Task to complete:
Once the images are removed, repeat all of the entries exactly.

Dataset extract:
========

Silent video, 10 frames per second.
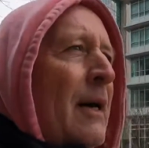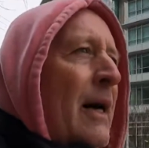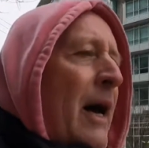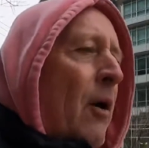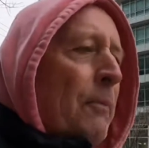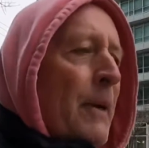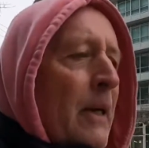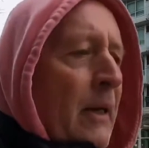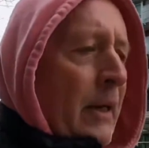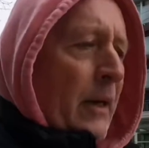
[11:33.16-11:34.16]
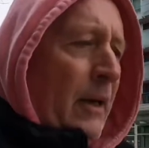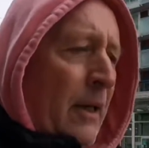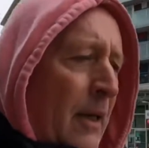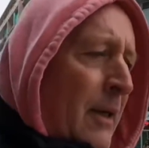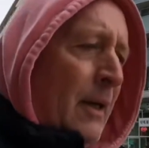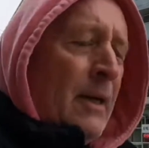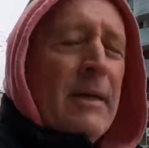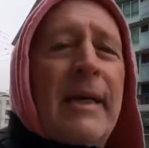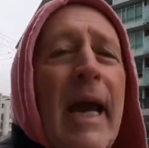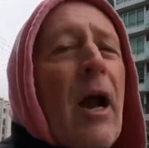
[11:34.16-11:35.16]
A helping,
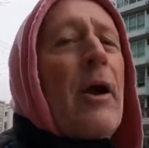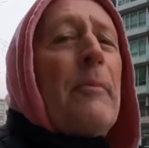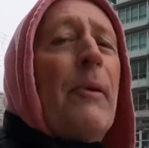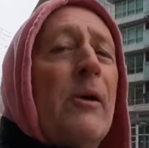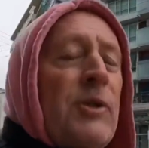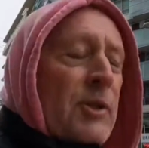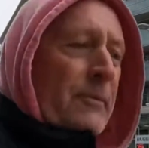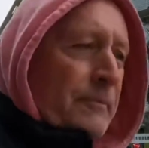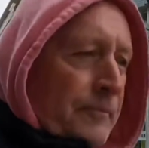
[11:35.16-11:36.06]
caring person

========

Answer:
Silent video, 10 frames per second.
[11:33.16-11:34.16]
[11:34.16-11:35.16]
A helping,
[11:35.16-11:36.06]
caring person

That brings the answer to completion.